> WHAT IS REQUIRED: The pictures are to be left out, and all remaining data is to be transcribed exactly as it appears.

> THE INPUT:
>>

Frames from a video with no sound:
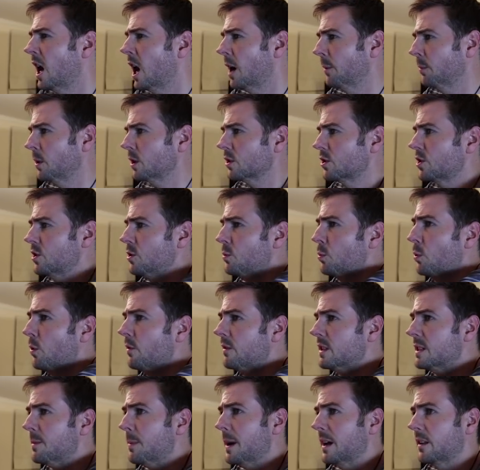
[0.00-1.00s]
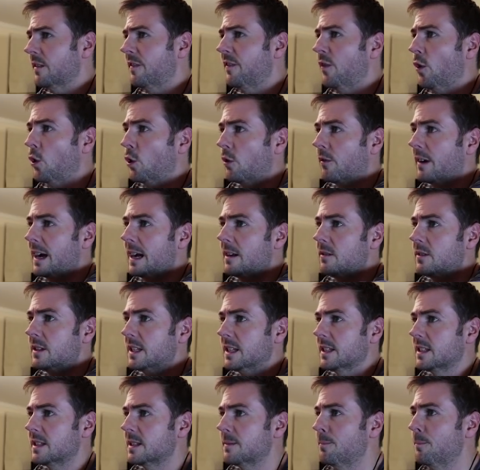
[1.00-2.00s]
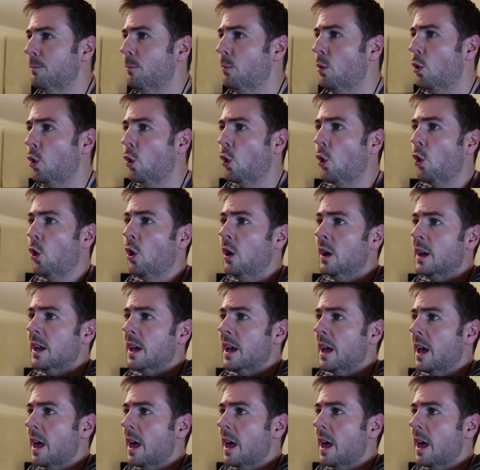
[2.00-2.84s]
I'm not too worried about the foreground, it's more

<<

> EXERCISE RESULT:
Frames from a video with no sound:
[0.00-1.00s]
[1.00-2.00s]
[2.00-2.84s]
I'm not too worried about the foreground, it's more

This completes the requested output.